● AIM OF THE TASK:
Write out the records again, exactly, leaving none out.

Records from a dataset
■ ■ ■

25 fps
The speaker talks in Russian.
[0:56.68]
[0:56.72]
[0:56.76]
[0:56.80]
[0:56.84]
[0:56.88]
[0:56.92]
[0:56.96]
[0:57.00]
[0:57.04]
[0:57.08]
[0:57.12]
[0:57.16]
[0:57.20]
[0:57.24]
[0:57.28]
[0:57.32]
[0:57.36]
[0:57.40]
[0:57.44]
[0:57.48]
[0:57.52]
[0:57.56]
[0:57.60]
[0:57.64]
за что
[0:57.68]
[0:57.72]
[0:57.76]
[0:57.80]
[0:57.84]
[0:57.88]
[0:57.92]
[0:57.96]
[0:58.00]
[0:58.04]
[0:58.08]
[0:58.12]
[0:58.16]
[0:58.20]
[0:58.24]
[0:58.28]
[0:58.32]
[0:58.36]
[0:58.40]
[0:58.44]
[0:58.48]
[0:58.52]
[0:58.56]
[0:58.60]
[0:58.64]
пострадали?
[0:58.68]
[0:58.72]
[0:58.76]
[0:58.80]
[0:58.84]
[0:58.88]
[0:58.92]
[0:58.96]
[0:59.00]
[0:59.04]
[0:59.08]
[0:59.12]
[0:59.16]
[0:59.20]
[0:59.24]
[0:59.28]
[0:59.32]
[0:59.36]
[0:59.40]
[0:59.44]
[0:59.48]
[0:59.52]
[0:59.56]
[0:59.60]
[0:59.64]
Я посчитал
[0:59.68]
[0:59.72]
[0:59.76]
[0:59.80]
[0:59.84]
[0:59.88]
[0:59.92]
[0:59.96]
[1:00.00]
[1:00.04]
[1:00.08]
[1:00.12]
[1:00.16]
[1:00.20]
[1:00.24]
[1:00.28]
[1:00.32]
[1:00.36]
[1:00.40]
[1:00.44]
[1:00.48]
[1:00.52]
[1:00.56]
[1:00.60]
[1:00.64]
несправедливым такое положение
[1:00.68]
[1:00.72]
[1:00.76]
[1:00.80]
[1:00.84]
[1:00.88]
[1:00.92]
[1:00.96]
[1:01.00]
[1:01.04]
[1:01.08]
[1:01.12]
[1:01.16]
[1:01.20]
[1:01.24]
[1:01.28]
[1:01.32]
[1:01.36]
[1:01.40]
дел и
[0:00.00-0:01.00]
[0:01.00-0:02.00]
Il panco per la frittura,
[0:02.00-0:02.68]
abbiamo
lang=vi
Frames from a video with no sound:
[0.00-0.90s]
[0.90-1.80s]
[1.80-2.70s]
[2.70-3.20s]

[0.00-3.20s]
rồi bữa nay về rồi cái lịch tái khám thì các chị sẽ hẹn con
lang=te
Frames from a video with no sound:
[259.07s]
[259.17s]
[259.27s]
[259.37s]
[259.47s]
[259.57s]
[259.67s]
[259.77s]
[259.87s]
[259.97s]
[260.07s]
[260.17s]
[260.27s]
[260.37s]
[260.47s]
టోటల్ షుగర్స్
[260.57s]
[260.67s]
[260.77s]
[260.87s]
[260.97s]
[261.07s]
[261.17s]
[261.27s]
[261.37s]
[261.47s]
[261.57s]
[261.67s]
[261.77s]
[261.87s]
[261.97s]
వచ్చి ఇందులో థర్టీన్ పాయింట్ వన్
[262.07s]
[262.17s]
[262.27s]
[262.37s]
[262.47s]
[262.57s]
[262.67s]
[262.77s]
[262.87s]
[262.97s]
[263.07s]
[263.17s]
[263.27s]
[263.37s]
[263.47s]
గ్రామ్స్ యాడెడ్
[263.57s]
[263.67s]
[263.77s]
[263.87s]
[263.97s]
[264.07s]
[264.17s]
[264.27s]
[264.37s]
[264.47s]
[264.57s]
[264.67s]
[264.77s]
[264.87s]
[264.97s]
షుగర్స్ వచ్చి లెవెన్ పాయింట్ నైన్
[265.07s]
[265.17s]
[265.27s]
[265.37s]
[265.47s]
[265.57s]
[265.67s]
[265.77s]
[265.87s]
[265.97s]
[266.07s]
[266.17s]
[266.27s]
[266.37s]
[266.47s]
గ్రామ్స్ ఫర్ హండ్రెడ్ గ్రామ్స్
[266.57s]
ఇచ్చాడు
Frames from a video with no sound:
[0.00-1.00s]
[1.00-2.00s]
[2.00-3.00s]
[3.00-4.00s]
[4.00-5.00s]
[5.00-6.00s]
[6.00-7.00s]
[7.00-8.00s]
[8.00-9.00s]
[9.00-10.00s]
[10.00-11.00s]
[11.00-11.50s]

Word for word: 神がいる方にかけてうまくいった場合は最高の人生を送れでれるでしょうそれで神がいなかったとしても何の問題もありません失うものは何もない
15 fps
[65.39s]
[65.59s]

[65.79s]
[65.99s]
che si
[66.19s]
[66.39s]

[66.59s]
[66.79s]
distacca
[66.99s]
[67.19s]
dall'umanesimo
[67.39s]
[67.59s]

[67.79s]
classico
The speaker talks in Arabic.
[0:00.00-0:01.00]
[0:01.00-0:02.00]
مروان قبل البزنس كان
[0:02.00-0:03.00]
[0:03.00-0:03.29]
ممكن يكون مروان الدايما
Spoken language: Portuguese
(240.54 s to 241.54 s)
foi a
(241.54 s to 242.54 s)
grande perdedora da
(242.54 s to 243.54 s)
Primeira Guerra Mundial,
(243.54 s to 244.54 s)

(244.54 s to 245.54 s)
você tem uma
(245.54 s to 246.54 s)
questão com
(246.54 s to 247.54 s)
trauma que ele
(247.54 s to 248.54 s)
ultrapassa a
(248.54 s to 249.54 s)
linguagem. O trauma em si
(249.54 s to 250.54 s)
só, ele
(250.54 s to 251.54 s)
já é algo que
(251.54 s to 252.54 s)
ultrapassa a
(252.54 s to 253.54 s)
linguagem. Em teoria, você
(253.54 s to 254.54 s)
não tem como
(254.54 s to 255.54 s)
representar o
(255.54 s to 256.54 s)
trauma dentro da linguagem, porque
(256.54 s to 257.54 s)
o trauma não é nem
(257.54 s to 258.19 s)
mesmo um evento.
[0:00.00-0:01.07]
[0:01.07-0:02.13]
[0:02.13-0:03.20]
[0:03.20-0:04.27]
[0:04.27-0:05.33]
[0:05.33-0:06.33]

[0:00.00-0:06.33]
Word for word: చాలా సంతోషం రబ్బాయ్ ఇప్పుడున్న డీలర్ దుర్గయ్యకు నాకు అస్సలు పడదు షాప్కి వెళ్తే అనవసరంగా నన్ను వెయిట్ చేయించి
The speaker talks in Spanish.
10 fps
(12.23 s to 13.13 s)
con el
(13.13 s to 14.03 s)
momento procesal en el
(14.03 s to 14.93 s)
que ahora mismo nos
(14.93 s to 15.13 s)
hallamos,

■ ■ ■

● COMPLETED TASK:
25 fps
The speaker talks in Russian.
[0:56.68]
[0:56.72]
[0:56.76]
[0:56.80]
[0:56.84]
[0:56.88]
[0:56.92]
[0:56.96]
[0:57.00]
[0:57.04]
[0:57.08]
[0:57.12]
[0:57.16]
[0:57.20]
[0:57.24]
[0:57.28]
[0:57.32]
[0:57.36]
[0:57.40]
[0:57.44]
[0:57.48]
[0:57.52]
[0:57.56]
[0:57.60]
[0:57.64]
за что
[0:57.68]
[0:57.72]
[0:57.76]
[0:57.80]
[0:57.84]
[0:57.88]
[0:57.92]
[0:57.96]
[0:58.00]
[0:58.04]
[0:58.08]
[0:58.12]
[0:58.16]
[0:58.20]
[0:58.24]
[0:58.28]
[0:58.32]
[0:58.36]
[0:58.40]
[0:58.44]
[0:58.48]
[0:58.52]
[0:58.56]
[0:58.60]
[0:58.64]
пострадали?
[0:58.68]
[0:58.72]
[0:58.76]
[0:58.80]
[0:58.84]
[0:58.88]
[0:58.92]
[0:58.96]
[0:59.00]
[0:59.04]
[0:59.08]
[0:59.12]
[0:59.16]
[0:59.20]
[0:59.24]
[0:59.28]
[0:59.32]
[0:59.36]
[0:59.40]
[0:59.44]
[0:59.48]
[0:59.52]
[0:59.56]
[0:59.60]
[0:59.64]
Я посчитал
[0:59.68]
[0:59.72]
[0:59.76]
[0:59.80]
[0:59.84]
[0:59.88]
[0:59.92]
[0:59.96]
[1:00.00]
[1:00.04]
[1:00.08]
[1:00.12]
[1:00.16]
[1:00.20]
[1:00.24]
[1:00.28]
[1:00.32]
[1:00.36]
[1:00.40]
[1:00.44]
[1:00.48]
[1:00.52]
[1:00.56]
[1:00.60]
[1:00.64]
несправедливым такое положение
[1:00.68]
[1:00.72]
[1:00.76]
[1:00.80]
[1:00.84]
[1:00.88]
[1:00.92]
[1:00.96]
[1:01.00]
[1:01.04]
[1:01.08]
[1:01.12]
[1:01.16]
[1:01.20]
[1:01.24]
[1:01.28]
[1:01.32]
[1:01.36]
[1:01.40]
дел и
[0:00.00-0:01.00]
[0:01.00-0:02.00]
Il panco per la frittura,
[0:02.00-0:02.68]
abbiamo
lang=vi
Frames from a video with no sound:
[0.00-0.90s]
[0.90-1.80s]
[1.80-2.70s]
[2.70-3.20s]

[0.00-3.20s]
rồi bữa nay về rồi cái lịch tái khám thì các chị sẽ hẹn con
lang=te
Frames from a video with no sound:
[259.07s]
[259.17s]
[259.27s]
[259.37s]
[259.47s]
[259.57s]
[259.67s]
[259.77s]
[259.87s]
[259.97s]
[260.07s]
[260.17s]
[260.27s]
[260.37s]
[260.47s]
టోటల్ షుగర్స్
[260.57s]
[260.67s]
[260.77s]
[260.87s]
[260.97s]
[261.07s]
[261.17s]
[261.27s]
[261.37s]
[261.47s]
[261.57s]
[261.67s]
[261.77s]
[261.87s]
[261.97s]
వచ్చి ఇందులో థర్టీన్ పాయింట్ వన్
[262.07s]
[262.17s]
[262.27s]
[262.37s]
[262.47s]
[262.57s]
[262.67s]
[262.77s]
[262.87s]
[262.97s]
[263.07s]
[263.17s]
[263.27s]
[263.37s]
[263.47s]
గ్రామ్స్ యాడెడ్
[263.57s]
[263.67s]
[263.77s]
[263.87s]
[263.97s]
[264.07s]
[264.17s]
[264.27s]
[264.37s]
[264.47s]
[264.57s]
[264.67s]
[264.77s]
[264.87s]
[264.97s]
షుగర్స్ వచ్చి లెవెన్ పాయింట్ నైన్
[265.07s]
[265.17s]
[265.27s]
[265.37s]
[265.47s]
[265.57s]
[265.67s]
[265.77s]
[265.87s]
[265.97s]
[266.07s]
[266.17s]
[266.27s]
[266.37s]
[266.47s]
గ్రామ్స్ ఫర్ హండ్రెడ్ గ్రామ్స్
[266.57s]
ఇచ్చాడు
Frames from a video with no sound:
[0.00-1.00s]
[1.00-2.00s]
[2.00-3.00s]
[3.00-4.00s]
[4.00-5.00s]
[5.00-6.00s]
[6.00-7.00s]
[7.00-8.00s]
[8.00-9.00s]
[9.00-10.00s]
[10.00-11.00s]
[11.00-11.50s]

Word for word: 神がいる方にかけてうまくいった場合は最高の人生を送れでれるでしょうそれで神がいなかったとしても何の問題もありません失うものは何もない
15 fps
[65.39s]
[65.59s]

[65.79s]
[65.99s]
che si
[66.19s]
[66.39s]

[66.59s]
[66.79s]
distacca
[66.99s]
[67.19s]
dall'umanesimo
[67.39s]
[67.59s]

[67.79s]
classico
The speaker talks in Arabic.
[0:00.00-0:01.00]
[0:01.00-0:02.00]
مروان قبل البزنس كان
[0:02.00-0:03.00]
[0:03.00-0:03.29]
ممكن يكون مروان الدايما
Spoken language: Portuguese
(240.54 s to 241.54 s)
foi a
(241.54 s to 242.54 s)
grande perdedora da
(242.54 s to 243.54 s)
Primeira Guerra Mundial,
(243.54 s to 244.54 s)

(244.54 s to 245.54 s)
você tem uma
(245.54 s to 246.54 s)
questão com
(246.54 s to 247.54 s)
trauma que ele
(247.54 s to 248.54 s)
ultrapassa a
(248.54 s to 249.54 s)
linguagem. O trauma em si
(249.54 s to 250.54 s)
só, ele
(250.54 s to 251.54 s)
já é algo que
(251.54 s to 252.54 s)
ultrapassa a
(252.54 s to 253.54 s)
linguagem. Em teoria, você
(253.54 s to 254.54 s)
não tem como
(254.54 s to 255.54 s)
representar o
(255.54 s to 256.54 s)
trauma dentro da linguagem, porque
(256.54 s to 257.54 s)
o trauma não é nem
(257.54 s to 258.19 s)
mesmo um evento.
[0:00.00-0:01.07]
[0:01.07-0:02.13]
[0:02.13-0:03.20]
[0:03.20-0:04.27]
[0:04.27-0:05.33]
[0:05.33-0:06.33]

[0:00.00-0:06.33]
Word for word: చాలా సంతోషం రబ్బాయ్ ఇప్పుడున్న డీలర్ దుర్గయ్యకు నాకు అస్సలు పడదు షాప్కి వెళ్తే అనవసరంగా నన్ను వెయిట్ చేయించి
The speaker talks in Spanish.
10 fps
(12.23 s to 13.13 s)
con el
(13.13 s to 14.03 s)
momento procesal en el
(14.03 s to 14.93 s)
que ahora mismo nos
(14.93 s to 15.13 s)
hallamos,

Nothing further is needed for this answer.